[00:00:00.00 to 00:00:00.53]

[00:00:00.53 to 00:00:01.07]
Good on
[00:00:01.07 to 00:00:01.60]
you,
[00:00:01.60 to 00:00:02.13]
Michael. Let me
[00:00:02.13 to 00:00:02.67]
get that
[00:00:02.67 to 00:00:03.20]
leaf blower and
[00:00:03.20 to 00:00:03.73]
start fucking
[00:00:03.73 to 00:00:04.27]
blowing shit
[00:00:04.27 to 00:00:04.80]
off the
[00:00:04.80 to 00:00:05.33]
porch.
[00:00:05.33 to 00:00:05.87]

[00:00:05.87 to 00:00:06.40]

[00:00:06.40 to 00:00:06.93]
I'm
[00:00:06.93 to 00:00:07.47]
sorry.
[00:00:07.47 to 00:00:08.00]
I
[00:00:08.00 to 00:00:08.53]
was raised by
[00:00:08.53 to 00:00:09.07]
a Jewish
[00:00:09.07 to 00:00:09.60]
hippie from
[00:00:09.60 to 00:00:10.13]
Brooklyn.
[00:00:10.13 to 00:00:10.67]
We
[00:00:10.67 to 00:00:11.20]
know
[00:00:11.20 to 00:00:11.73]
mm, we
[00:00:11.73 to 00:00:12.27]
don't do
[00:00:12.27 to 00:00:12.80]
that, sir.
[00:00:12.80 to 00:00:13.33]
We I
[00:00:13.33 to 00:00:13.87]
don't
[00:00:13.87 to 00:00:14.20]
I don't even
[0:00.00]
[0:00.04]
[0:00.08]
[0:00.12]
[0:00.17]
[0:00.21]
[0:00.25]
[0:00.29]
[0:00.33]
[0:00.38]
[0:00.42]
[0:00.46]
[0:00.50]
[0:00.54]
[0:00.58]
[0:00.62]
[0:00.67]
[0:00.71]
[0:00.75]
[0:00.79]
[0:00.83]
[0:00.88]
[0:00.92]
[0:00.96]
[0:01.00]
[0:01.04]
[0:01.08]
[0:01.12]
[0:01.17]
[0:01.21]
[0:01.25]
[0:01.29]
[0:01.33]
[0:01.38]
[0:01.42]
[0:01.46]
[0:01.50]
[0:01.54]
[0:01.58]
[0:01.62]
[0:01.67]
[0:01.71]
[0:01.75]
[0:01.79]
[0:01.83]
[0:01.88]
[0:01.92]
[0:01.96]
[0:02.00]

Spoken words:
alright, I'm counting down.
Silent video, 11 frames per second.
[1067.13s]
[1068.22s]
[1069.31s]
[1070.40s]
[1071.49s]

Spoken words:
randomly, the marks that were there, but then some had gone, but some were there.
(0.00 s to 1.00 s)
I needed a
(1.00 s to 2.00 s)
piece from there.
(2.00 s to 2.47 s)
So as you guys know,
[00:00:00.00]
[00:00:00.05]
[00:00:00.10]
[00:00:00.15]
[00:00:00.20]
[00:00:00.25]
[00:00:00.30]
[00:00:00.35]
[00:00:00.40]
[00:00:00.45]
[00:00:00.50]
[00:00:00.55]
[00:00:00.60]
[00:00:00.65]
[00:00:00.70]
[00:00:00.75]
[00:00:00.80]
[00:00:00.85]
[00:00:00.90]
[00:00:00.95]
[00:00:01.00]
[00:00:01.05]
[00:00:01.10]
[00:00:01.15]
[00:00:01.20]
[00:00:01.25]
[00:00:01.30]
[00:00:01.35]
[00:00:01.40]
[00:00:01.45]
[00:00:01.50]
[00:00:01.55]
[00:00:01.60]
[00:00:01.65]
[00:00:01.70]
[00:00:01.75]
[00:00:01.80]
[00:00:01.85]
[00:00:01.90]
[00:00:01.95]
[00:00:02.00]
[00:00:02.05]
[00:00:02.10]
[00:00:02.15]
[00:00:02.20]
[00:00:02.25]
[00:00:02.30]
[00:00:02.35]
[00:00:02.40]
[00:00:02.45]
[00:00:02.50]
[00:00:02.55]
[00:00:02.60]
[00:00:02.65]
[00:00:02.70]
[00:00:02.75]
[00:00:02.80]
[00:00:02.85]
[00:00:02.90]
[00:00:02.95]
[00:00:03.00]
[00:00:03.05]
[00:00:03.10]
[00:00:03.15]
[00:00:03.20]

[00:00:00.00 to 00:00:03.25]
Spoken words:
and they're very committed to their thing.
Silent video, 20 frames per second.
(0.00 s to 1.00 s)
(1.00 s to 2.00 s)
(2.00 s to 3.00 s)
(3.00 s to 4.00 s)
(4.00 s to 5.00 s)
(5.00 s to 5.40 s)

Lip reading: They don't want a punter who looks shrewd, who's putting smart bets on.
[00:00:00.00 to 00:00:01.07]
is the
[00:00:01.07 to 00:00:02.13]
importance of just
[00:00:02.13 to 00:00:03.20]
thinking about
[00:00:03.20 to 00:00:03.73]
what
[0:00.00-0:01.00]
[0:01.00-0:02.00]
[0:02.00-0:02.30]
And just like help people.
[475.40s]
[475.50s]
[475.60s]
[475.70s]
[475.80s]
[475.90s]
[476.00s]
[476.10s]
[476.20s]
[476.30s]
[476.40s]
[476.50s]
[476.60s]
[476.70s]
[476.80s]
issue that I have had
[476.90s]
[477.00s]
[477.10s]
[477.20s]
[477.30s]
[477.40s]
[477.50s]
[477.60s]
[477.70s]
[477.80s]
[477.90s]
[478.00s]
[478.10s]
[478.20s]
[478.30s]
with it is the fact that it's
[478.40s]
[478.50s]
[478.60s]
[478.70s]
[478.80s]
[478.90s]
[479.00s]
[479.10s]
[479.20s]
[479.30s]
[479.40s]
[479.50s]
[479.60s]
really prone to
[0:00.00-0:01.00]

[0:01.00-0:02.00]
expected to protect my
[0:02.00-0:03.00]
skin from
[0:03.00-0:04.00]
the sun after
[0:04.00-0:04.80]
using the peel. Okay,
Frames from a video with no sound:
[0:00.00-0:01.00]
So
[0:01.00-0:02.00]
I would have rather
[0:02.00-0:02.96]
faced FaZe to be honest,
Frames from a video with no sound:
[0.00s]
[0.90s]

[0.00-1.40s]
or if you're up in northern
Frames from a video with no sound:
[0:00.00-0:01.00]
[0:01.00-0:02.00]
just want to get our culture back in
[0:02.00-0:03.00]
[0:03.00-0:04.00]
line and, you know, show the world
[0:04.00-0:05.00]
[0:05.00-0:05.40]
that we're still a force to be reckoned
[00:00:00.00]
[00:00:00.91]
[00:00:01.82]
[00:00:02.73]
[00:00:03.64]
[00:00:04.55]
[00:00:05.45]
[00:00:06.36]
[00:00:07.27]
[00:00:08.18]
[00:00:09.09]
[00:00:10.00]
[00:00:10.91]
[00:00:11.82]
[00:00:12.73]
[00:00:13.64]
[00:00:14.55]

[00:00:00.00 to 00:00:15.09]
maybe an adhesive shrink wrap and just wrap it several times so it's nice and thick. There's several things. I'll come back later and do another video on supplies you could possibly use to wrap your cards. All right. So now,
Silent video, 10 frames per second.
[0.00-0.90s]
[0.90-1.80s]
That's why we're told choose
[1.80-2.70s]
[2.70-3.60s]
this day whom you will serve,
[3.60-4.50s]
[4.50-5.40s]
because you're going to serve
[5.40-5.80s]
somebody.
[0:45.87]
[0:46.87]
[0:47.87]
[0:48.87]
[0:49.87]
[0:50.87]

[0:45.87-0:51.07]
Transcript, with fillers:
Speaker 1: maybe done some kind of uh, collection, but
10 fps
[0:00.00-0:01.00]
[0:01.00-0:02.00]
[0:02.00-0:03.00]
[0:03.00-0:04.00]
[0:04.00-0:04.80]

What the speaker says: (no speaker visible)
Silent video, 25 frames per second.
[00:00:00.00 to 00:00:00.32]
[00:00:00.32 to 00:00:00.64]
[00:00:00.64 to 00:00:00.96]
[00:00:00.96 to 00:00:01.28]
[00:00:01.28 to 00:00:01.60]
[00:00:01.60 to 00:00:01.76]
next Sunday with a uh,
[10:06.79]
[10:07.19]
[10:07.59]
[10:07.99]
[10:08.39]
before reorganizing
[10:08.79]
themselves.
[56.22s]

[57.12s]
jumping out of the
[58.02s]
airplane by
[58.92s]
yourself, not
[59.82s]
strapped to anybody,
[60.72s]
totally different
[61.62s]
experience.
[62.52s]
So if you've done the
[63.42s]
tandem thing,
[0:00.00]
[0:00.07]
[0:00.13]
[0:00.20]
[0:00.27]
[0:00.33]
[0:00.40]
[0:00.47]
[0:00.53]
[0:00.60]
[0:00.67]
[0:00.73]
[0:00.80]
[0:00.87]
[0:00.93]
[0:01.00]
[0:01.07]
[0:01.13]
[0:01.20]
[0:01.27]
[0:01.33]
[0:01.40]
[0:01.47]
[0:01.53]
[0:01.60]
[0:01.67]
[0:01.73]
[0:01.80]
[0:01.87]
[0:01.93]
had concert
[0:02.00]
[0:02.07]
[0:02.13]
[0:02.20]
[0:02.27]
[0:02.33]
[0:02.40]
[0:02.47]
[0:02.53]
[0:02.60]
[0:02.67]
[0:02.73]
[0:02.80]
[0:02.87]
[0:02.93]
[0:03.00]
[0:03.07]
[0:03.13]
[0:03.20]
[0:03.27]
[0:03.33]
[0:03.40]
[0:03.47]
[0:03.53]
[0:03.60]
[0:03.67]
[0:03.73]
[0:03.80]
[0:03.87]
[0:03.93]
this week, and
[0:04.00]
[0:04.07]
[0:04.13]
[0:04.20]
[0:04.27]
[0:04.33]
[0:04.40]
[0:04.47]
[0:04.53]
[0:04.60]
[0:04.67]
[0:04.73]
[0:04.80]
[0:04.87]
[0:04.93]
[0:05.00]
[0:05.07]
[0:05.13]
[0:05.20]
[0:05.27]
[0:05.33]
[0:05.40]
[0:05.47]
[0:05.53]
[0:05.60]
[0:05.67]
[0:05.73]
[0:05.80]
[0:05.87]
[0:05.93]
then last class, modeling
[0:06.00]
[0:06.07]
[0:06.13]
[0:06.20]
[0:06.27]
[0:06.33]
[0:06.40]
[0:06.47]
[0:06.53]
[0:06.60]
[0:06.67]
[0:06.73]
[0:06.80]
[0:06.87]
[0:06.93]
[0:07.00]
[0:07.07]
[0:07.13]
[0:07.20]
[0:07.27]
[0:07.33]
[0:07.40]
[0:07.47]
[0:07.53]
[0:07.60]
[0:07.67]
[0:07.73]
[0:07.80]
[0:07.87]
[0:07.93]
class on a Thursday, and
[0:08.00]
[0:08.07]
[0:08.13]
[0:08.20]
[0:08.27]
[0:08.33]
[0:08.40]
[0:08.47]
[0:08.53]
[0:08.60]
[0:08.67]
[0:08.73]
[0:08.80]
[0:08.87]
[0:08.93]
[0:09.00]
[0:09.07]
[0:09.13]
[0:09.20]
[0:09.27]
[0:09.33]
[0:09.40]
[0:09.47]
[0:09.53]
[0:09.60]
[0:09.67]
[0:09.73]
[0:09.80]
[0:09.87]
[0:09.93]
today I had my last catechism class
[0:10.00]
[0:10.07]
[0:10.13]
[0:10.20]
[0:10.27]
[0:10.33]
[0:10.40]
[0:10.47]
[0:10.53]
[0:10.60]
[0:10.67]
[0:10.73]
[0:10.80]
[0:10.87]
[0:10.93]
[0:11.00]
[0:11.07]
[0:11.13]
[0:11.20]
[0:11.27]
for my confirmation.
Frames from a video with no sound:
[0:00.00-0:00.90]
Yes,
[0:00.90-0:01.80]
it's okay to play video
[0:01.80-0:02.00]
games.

Problem to work on:
Working from the material above, retype exactly the lines from the one with "[00:00:03.00]" through the one with "[00:00:10.00]", both included, and only those lines.

Written solution:
[00:00:03.00]
[00:00:03.05]
[00:00:03.10]
[00:00:03.15]
[00:00:03.20]

[00:00:00.00 to 00:00:03.25]
Spoken words:
and they're very committed to their thing.
Silent video, 20 frames per second.
(0.00 s to 1.00 s)
(1.00 s to 2.00 s)
(2.00 s to 3.00 s)
(3.00 s to 4.00 s)
(4.00 s to 5.00 s)
(5.00 s to 5.40 s)

Lip reading: They don't want a punter who looks shrewd, who's putting smart bets on.
[00:00:00.00 to 00:00:01.07]
is the
[00:00:01.07 to 00:00:02.13]
importance of just
[00:00:02.13 to 00:00:03.20]
thinking about
[00:00:03.20 to 00:00:03.73]
what
[0:00.00-0:01.00]
[0:01.00-0:02.00]
[0:02.00-0:02.30]
And just like help people.
[475.40s]
[475.50s]
[475.60s]
[475.70s]
[475.80s]
[475.90s]
[476.00s]
[476.10s]
[476.20s]
[476.30s]
[476.40s]
[476.50s]
[476.60s]
[476.70s]
[476.80s]
issue that I have had
[476.90s]
[477.00s]
[477.10s]
[477.20s]
[477.30s]
[477.40s]
[477.50s]
[477.60s]
[477.70s]
[477.80s]
[477.90s]
[478.00s]
[478.10s]
[478.20s]
[478.30s]
with it is the fact that it's
[478.40s]
[478.50s]
[478.60s]
[478.70s]
[478.80s]
[478.90s]
[479.00s]
[479.10s]
[479.20s]
[479.30s]
[479.40s]
[479.50s]
[479.60s]
really prone to
[0:00.00-0:01.00]

[0:01.00-0:02.00]
expected to protect my
[0:02.00-0:03.00]
skin from
[0:03.00-0:04.00]
the sun after
[0:04.00-0:04.80]
using the peel. Okay,
Frames from a video with no sound:
[0:00.00-0:01.00]
So
[0:01.00-0:02.00]
I would have rather
[0:02.00-0:02.96]
faced FaZe to be honest,
Frames from a video with no sound:
[0.00s]
[0.90s]

[0.00-1.40s]
or if you're up in northern
Frames from a video with no sound:
[0:00.00-0:01.00]
[0:01.00-0:02.00]
just want to get our culture back in
[0:02.00-0:03.00]
[0:03.00-0:04.00]
line and, you know, show the world
[0:04.00-0:05.00]
[0:05.00-0:05.40]
that we're still a force to be reckoned
[00:00:00.00]
[00:00:00.91]
[00:00:01.82]
[00:00:02.73]
[00:00:03.64]
[00:00:04.55]
[00:00:05.45]
[00:00:06.36]
[00:00:07.27]
[00:00:08.18]
[00:00:09.09]
[00:00:10.00]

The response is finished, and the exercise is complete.